Updates since PDR2
- We used to use meas_mosaic for internal astrometric and photometric calibrations, but due to excessive memory usage in the UltraDeep fields, where we have more than 100 visits, we switch to jointcal for astrometry and FGCM for photometry.
- We have improved the global sky subtraction method by changing the algorithms to generate sky frames as well as to subtract the sky. However, we subtract the sky on a small scale (128 pixel) just before we detect and measure sources. This means that there are two types of coadds; one with the global sky subtraction (patch images under deepCoadd/) and the other with the local sky subtraction (calexp images under deepCoadd-results/). Those interested in extended wings of bright objects can use the former.

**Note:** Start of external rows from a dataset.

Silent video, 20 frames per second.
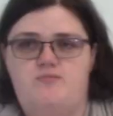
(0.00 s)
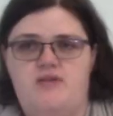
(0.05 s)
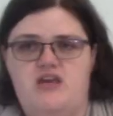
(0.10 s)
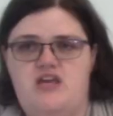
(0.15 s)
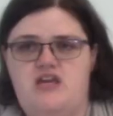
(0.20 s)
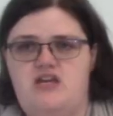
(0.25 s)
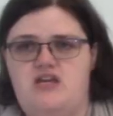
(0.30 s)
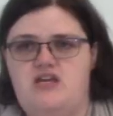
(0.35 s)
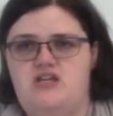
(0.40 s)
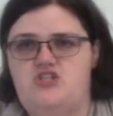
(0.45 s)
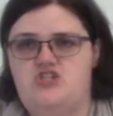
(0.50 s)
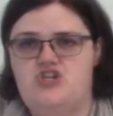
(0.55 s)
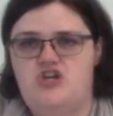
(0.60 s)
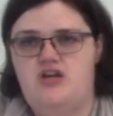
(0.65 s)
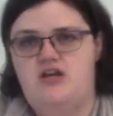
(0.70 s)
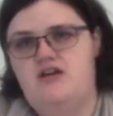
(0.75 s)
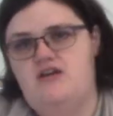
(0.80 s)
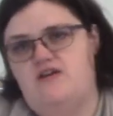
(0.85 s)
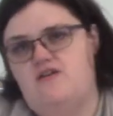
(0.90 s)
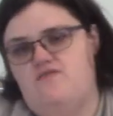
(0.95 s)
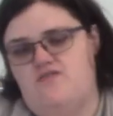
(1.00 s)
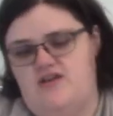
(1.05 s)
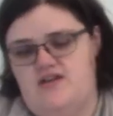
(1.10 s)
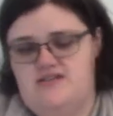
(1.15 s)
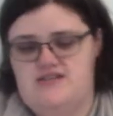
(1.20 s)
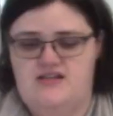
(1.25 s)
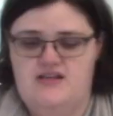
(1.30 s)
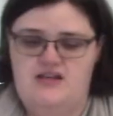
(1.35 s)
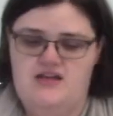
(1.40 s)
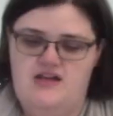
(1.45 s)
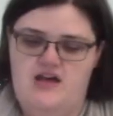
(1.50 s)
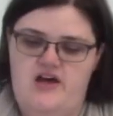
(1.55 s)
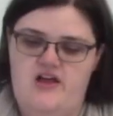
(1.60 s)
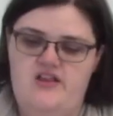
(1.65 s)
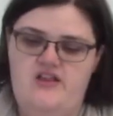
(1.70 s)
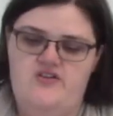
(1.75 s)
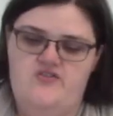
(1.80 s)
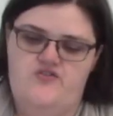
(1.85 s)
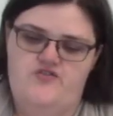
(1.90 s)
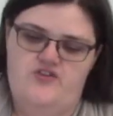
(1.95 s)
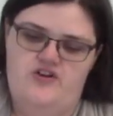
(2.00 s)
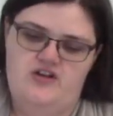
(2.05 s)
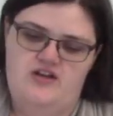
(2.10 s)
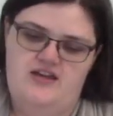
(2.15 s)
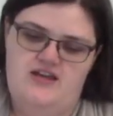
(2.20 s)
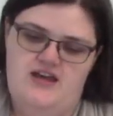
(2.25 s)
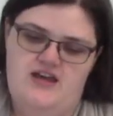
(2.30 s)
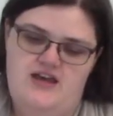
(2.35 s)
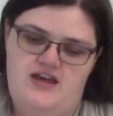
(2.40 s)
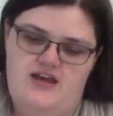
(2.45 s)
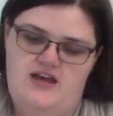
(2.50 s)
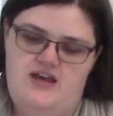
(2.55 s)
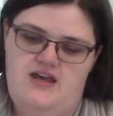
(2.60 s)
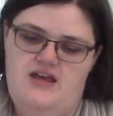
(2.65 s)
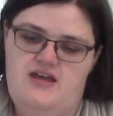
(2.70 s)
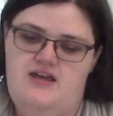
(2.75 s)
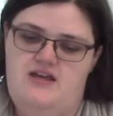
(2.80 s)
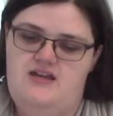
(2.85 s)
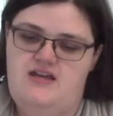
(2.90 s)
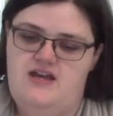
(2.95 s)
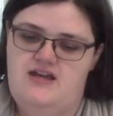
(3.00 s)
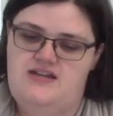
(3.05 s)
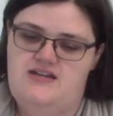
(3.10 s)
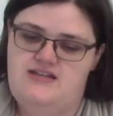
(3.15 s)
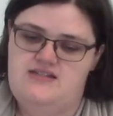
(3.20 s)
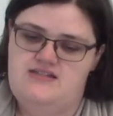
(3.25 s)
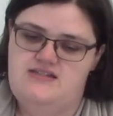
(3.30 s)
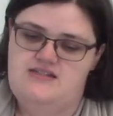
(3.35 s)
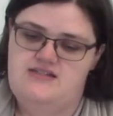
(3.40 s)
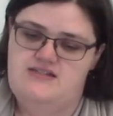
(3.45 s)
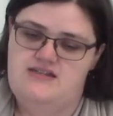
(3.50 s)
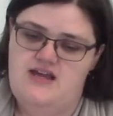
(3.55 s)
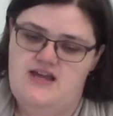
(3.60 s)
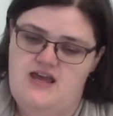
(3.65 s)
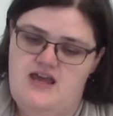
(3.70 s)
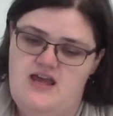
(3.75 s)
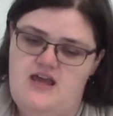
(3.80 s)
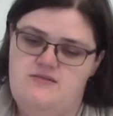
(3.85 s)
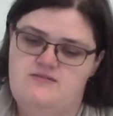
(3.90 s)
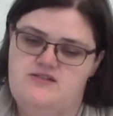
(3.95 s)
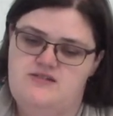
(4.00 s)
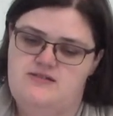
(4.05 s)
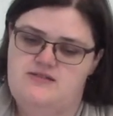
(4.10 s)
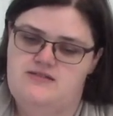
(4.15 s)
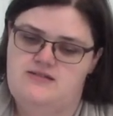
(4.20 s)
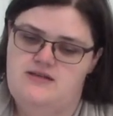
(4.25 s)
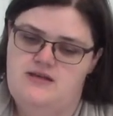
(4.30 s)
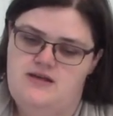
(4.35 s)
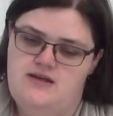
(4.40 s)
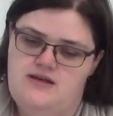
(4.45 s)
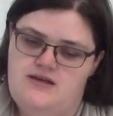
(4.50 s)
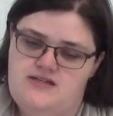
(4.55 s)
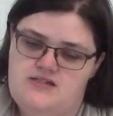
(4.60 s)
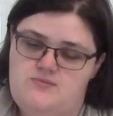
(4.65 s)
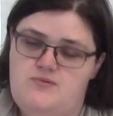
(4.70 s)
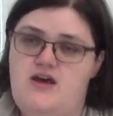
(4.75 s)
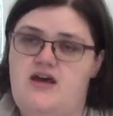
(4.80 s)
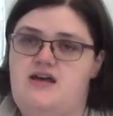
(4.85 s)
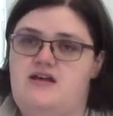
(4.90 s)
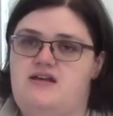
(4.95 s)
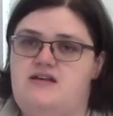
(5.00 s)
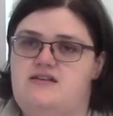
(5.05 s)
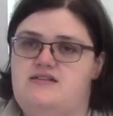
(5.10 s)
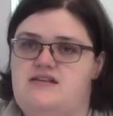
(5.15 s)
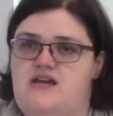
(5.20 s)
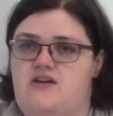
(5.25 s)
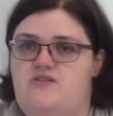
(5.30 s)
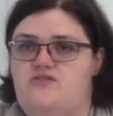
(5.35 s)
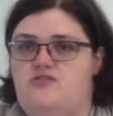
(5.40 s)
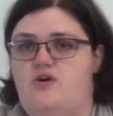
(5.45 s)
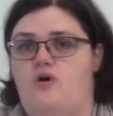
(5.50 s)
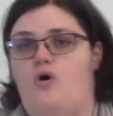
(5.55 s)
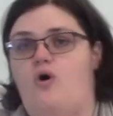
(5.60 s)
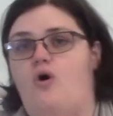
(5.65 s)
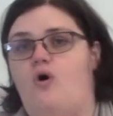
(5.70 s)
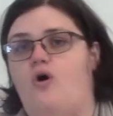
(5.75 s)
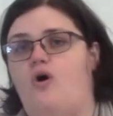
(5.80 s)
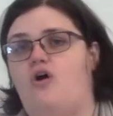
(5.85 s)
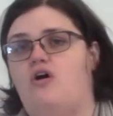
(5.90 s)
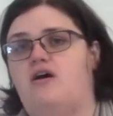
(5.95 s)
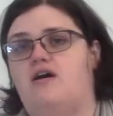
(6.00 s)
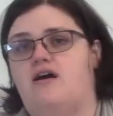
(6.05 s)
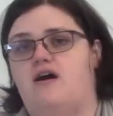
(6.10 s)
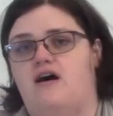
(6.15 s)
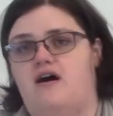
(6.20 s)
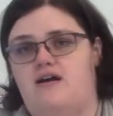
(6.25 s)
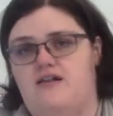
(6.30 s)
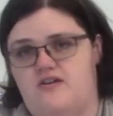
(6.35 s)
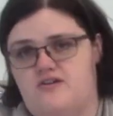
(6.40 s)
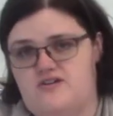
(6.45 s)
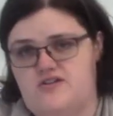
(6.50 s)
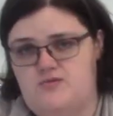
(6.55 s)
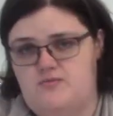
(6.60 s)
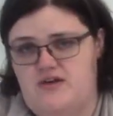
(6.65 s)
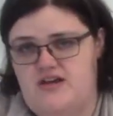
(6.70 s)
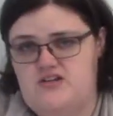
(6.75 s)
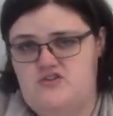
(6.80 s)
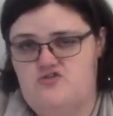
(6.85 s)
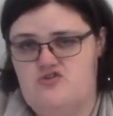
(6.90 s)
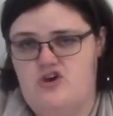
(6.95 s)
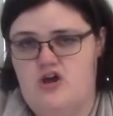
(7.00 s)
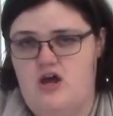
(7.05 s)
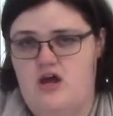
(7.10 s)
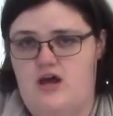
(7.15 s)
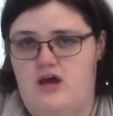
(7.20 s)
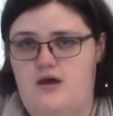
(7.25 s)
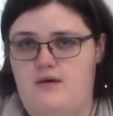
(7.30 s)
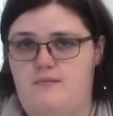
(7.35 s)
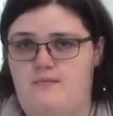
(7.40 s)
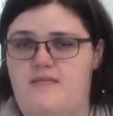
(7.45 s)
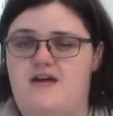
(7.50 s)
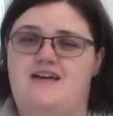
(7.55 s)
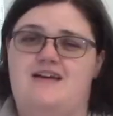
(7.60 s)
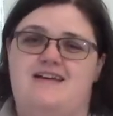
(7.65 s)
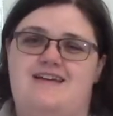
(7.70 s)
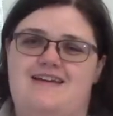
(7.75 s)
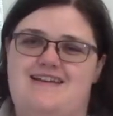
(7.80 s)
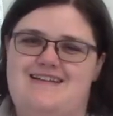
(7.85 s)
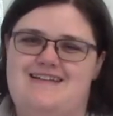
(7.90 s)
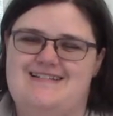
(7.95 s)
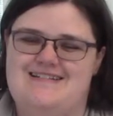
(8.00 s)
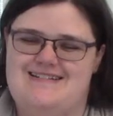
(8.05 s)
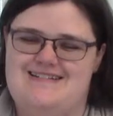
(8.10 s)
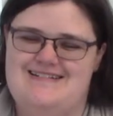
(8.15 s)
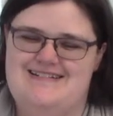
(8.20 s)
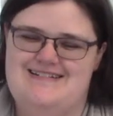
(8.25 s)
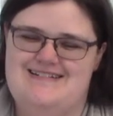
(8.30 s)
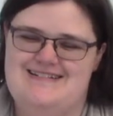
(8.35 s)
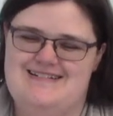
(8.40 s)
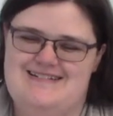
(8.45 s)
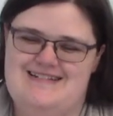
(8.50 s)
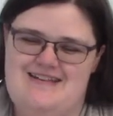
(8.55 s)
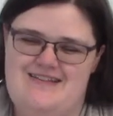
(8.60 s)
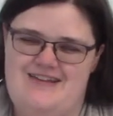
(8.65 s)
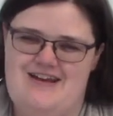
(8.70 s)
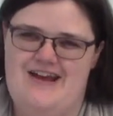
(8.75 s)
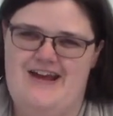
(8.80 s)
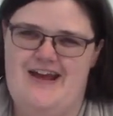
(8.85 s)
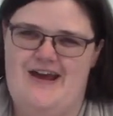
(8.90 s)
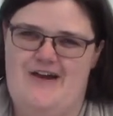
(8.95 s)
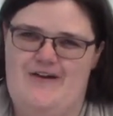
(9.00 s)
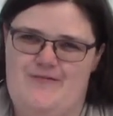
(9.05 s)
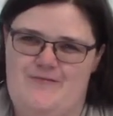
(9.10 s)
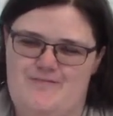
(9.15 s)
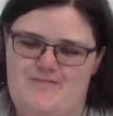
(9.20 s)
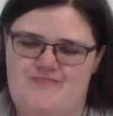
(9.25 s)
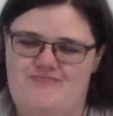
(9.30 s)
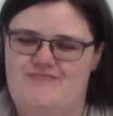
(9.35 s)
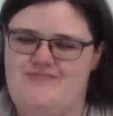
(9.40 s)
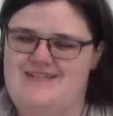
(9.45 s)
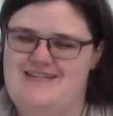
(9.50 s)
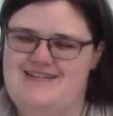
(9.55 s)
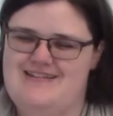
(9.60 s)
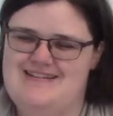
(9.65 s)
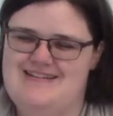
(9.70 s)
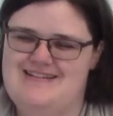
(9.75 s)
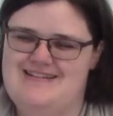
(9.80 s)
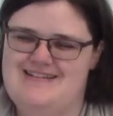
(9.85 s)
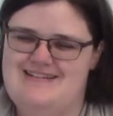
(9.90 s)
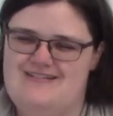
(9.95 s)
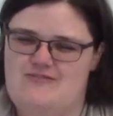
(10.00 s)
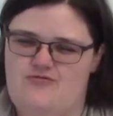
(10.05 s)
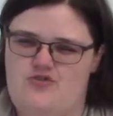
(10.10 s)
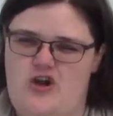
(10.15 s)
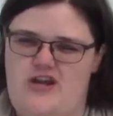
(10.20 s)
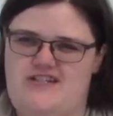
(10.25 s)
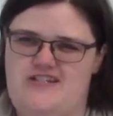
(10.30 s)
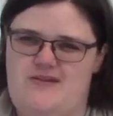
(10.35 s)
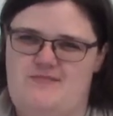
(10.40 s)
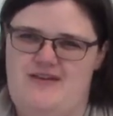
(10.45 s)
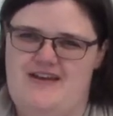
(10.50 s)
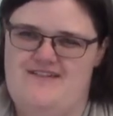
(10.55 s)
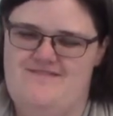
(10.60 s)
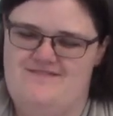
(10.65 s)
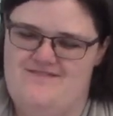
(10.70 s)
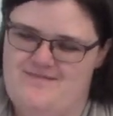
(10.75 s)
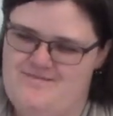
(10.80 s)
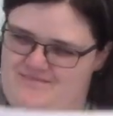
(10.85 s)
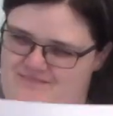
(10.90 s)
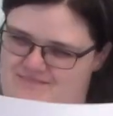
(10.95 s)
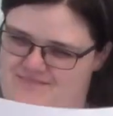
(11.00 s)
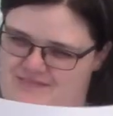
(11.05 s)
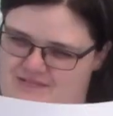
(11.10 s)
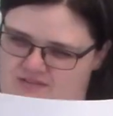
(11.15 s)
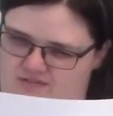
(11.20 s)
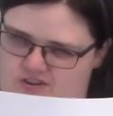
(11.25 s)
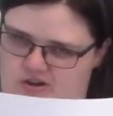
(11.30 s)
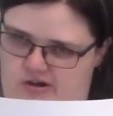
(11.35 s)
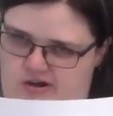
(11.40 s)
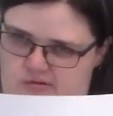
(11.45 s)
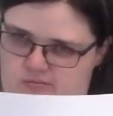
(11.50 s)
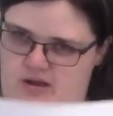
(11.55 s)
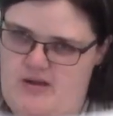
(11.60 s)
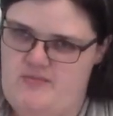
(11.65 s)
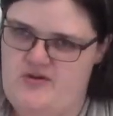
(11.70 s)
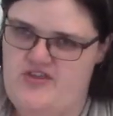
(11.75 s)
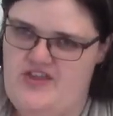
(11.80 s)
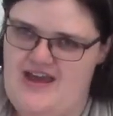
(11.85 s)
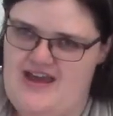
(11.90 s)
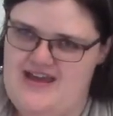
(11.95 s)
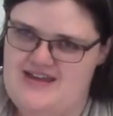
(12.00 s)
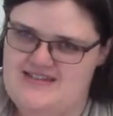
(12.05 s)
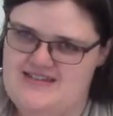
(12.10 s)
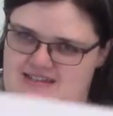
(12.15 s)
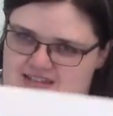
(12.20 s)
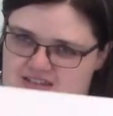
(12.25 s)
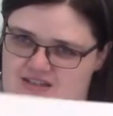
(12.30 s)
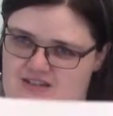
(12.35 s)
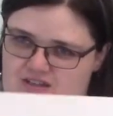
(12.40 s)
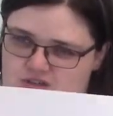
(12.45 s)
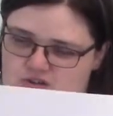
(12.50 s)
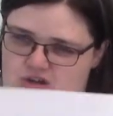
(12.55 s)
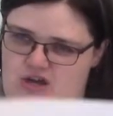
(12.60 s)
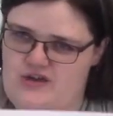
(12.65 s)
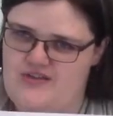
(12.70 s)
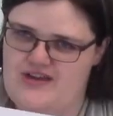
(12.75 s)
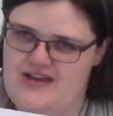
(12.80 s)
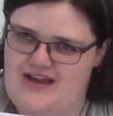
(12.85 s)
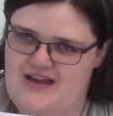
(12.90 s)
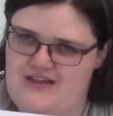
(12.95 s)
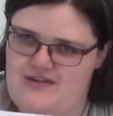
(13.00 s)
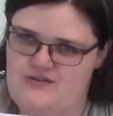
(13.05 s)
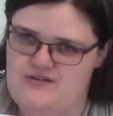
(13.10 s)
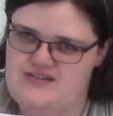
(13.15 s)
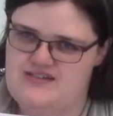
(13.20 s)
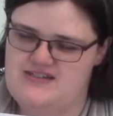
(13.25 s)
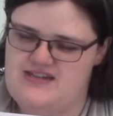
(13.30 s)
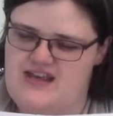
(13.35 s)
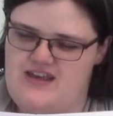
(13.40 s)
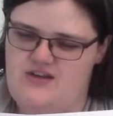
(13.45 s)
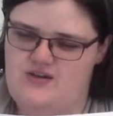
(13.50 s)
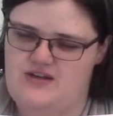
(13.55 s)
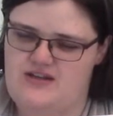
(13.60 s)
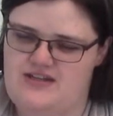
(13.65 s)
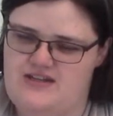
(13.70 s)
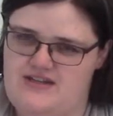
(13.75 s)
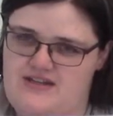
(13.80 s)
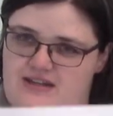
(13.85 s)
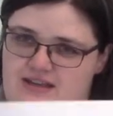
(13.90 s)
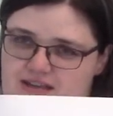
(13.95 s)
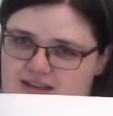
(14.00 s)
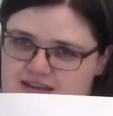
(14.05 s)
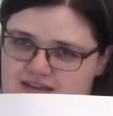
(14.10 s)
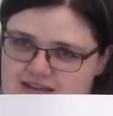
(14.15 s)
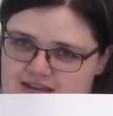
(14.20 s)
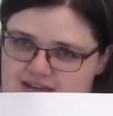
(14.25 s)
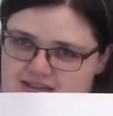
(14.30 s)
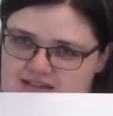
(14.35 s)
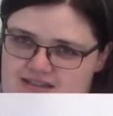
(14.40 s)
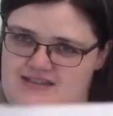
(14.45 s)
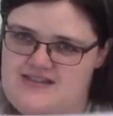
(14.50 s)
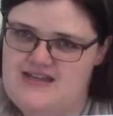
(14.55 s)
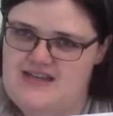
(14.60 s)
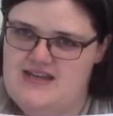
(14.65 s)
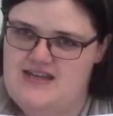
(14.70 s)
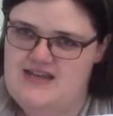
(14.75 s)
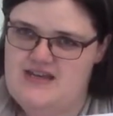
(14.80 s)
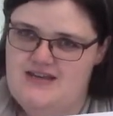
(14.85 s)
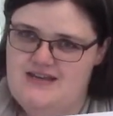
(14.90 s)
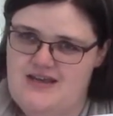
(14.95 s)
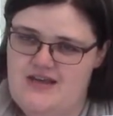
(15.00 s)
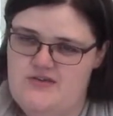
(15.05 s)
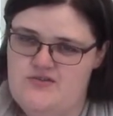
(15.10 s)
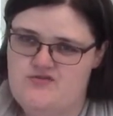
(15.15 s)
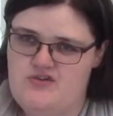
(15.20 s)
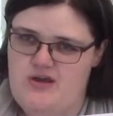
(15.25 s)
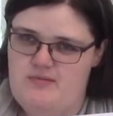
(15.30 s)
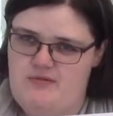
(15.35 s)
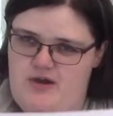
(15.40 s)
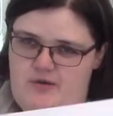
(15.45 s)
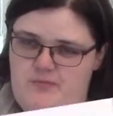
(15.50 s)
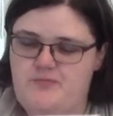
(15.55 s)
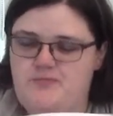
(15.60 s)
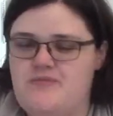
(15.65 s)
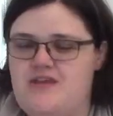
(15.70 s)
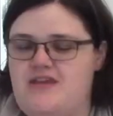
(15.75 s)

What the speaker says: B. Jiv is a colorful kid, and his name spells out the whole color spectrum. There you go. Roy G. Biv. If you can remember that, you know the colors that you can see in the rainbow.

- We have two versions of the r and i-band filters; r vs. r2 and i vs. i2. The transmission functions of these filters are similar but not identical. We combine them in the coaddition phase, but an afterburner analysis has been performed to translate all the r/i-band photometry into r2/2 using the effective response curve available for each object (generated in the same way as coaddPsf). The corrections are available in the database. See this page for detail.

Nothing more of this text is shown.